QE2, QE1.5 . . . Whatever

There may be a new normal coming to Wall Street. It’s called: bad news on the economy opens the door for so-called good news on the Fed’s latest rescue mission to increase its balance sheet and pump up the money supply. I guess it’s QE2 or QE1.5. Whatever.

The Dow went up nearly 50 points in today’s trading, despite big drops in both consumer- and business-confidence measures. Obamanomics is still on the floor. That’s the key theme for the election.

However, the reflation trade is in full swing, with gold jumping $12 to $1,311 and the U.S. greenback sinking to its lowest point since early February.

So I guess an easy-money Fed is still creating a pretty good tailwind for shares. And I’m also gonna guess, even though most people disagree with me, that a continued dollar decline will result in a higher inflation rate sooner than you think. Whether it’s 1 or 2 percent more, whether it’s next month or next year, the message of rising gold and a dropping dollar is not good.

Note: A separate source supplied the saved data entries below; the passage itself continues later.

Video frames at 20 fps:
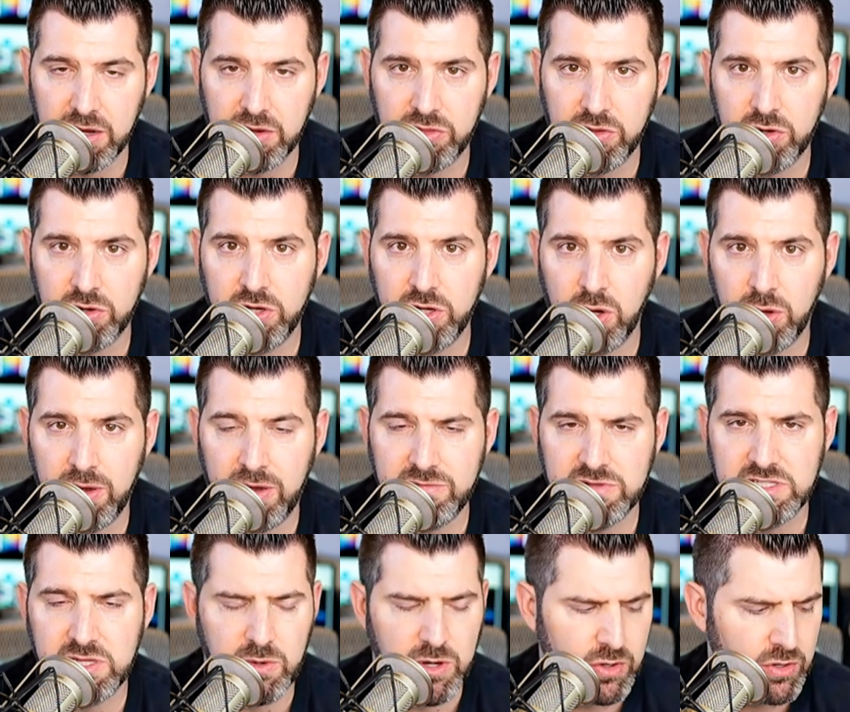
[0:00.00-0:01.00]
And they're you know
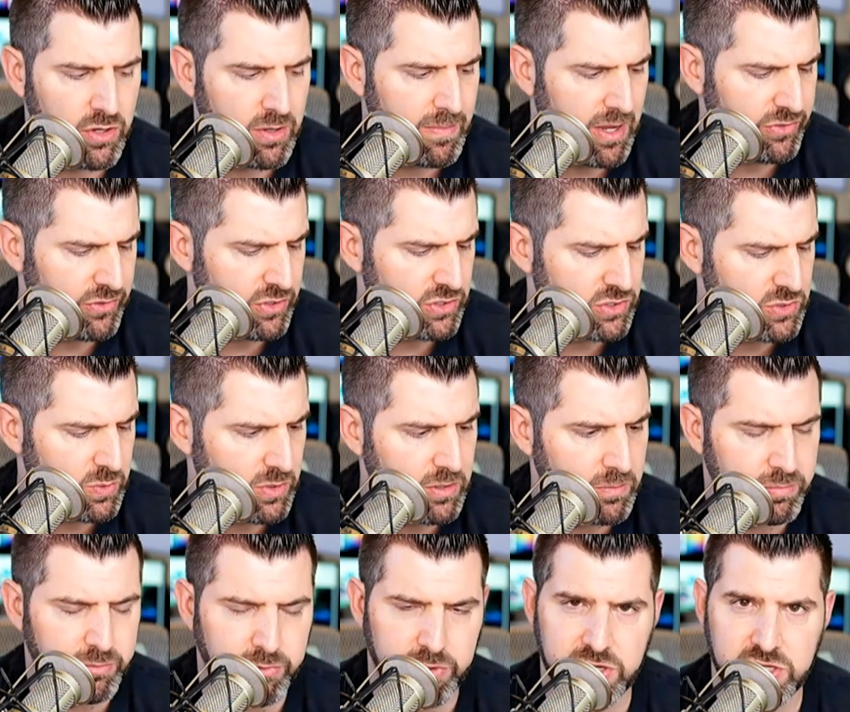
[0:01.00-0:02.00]
obviously we heard about the Twitter
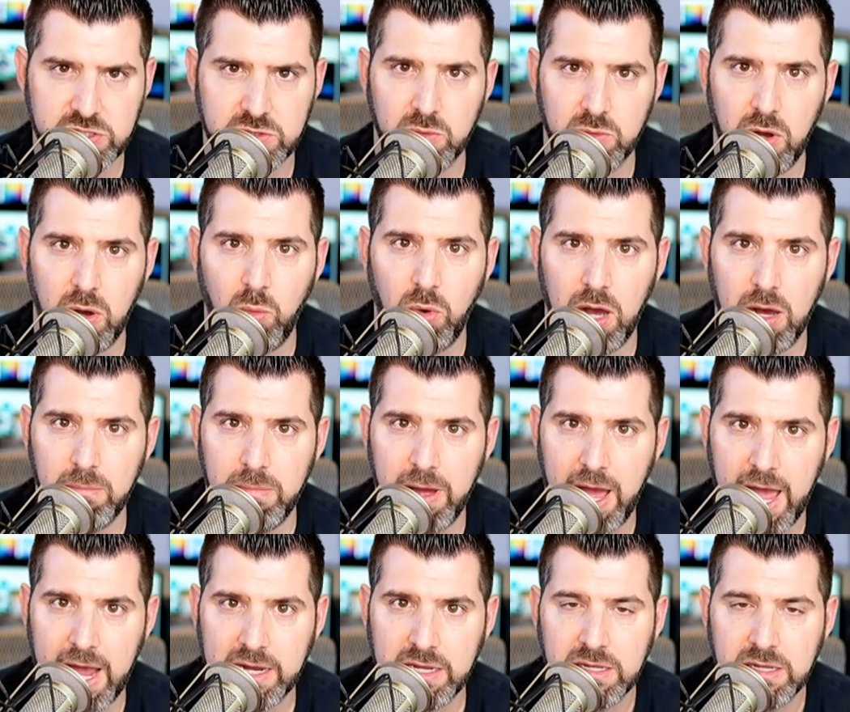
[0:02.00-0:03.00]
breach a while
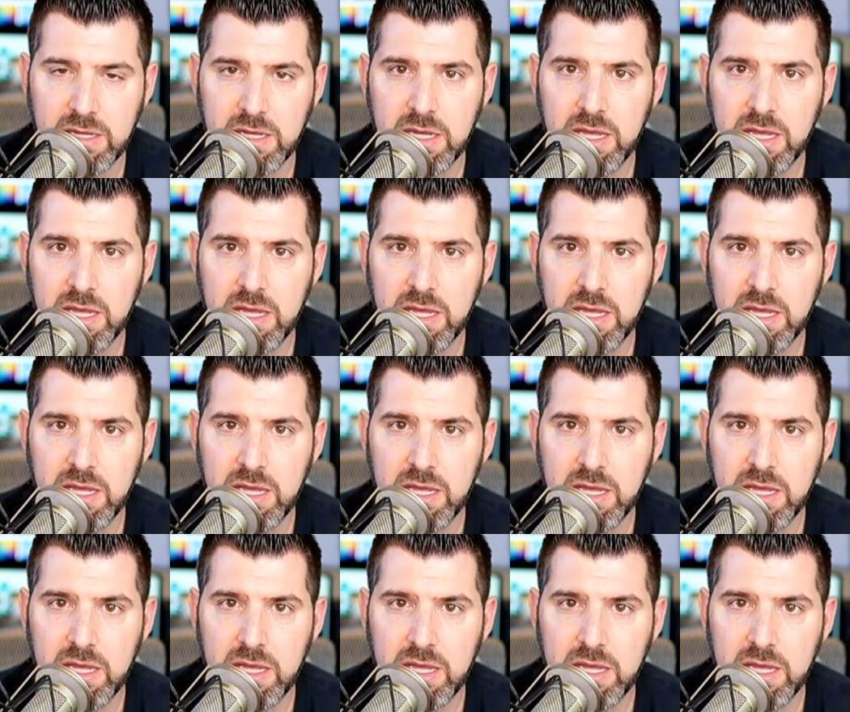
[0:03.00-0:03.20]
back,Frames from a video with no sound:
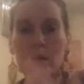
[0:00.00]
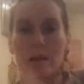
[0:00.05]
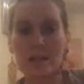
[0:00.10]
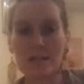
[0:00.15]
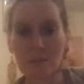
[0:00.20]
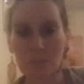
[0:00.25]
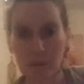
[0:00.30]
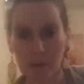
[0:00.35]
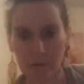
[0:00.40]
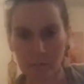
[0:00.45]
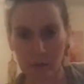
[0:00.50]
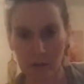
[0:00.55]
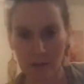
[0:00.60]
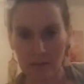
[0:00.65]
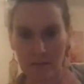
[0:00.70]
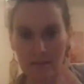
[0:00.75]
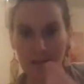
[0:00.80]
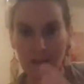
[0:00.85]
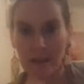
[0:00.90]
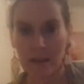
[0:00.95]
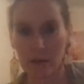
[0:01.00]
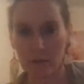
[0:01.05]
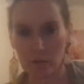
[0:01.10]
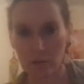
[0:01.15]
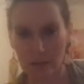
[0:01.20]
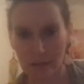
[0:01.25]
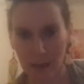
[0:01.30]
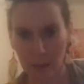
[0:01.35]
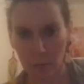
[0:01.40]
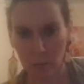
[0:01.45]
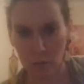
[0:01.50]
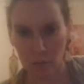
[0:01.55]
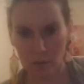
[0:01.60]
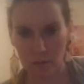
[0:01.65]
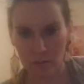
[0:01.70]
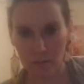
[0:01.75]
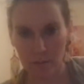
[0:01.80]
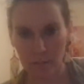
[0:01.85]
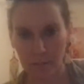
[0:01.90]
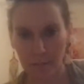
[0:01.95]
you experience the Hieros
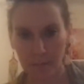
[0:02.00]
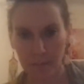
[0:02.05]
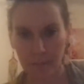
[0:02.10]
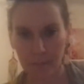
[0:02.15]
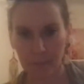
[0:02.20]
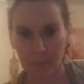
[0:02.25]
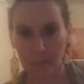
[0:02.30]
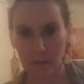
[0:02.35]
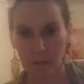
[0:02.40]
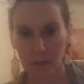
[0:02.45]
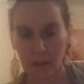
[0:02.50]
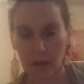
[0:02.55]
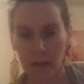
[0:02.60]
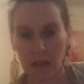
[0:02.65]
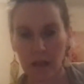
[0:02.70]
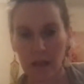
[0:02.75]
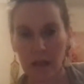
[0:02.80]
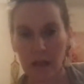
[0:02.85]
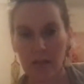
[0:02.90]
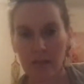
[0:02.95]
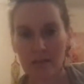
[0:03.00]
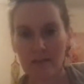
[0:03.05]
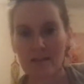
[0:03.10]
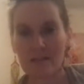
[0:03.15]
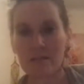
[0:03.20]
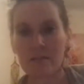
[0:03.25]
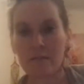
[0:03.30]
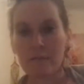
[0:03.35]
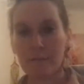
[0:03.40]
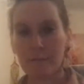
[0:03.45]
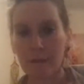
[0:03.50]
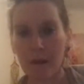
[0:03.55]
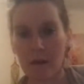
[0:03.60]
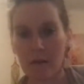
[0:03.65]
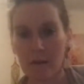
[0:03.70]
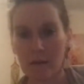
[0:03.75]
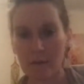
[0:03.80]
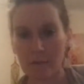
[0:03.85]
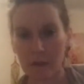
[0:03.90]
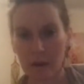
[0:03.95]
Gamos. This is a
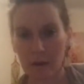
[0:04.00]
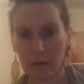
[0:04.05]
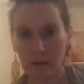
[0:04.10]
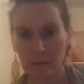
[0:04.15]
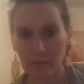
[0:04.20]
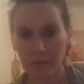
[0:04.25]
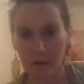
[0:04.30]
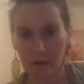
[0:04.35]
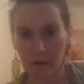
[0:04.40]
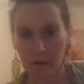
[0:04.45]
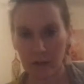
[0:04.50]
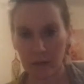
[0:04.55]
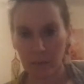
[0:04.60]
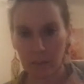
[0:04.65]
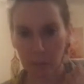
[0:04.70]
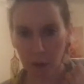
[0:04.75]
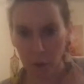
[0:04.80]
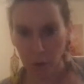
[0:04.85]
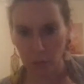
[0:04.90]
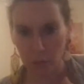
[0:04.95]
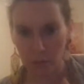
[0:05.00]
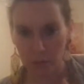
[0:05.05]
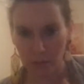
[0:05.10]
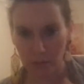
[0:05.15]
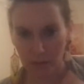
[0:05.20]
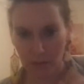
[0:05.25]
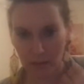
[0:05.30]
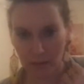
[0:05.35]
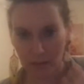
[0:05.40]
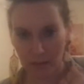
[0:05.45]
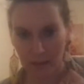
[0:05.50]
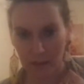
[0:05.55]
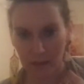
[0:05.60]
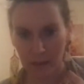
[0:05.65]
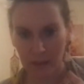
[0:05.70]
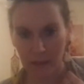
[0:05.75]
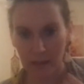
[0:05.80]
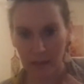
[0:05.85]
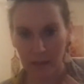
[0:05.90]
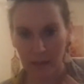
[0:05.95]
very, very, very
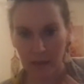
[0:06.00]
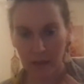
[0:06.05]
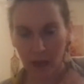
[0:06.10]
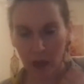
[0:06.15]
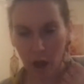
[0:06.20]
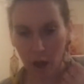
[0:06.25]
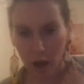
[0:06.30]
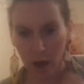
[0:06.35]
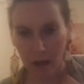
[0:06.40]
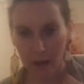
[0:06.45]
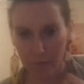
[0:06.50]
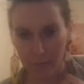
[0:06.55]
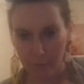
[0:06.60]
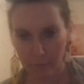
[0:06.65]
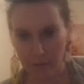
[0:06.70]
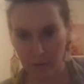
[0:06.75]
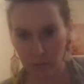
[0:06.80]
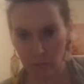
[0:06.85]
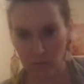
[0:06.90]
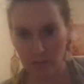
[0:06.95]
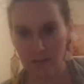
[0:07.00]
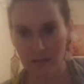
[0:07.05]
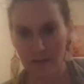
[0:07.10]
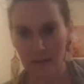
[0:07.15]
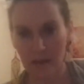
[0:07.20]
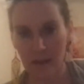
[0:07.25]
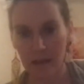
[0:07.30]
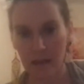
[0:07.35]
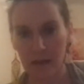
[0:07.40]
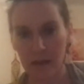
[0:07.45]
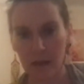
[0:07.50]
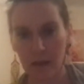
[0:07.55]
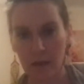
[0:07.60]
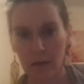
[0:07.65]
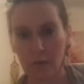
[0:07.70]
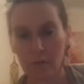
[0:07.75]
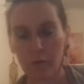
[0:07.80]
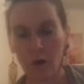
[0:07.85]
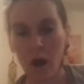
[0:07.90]
potently high frequency for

The Fed’s target rate, adjusted for current and expected inflation, is negative. And that abnormal situation, so reminiscent of the early and mid-2000s, is driving up gold and commodity indexes.

Treasury bonds keep rallying down to below 2.5 percent on the bet that in November the central bank will buy at least $100 billion of bonds if not more. The Fed believes the money supply has got to grow faster, and that somehow that’s going to break through the fiscal logjam and produce confidence in the economy and job-creation.

Yes, this monetarist view can build up the money supply. But will it solve the economy? Not unless there’s a change in the spending, taxing, and regulatory wall that Obamanomics has built.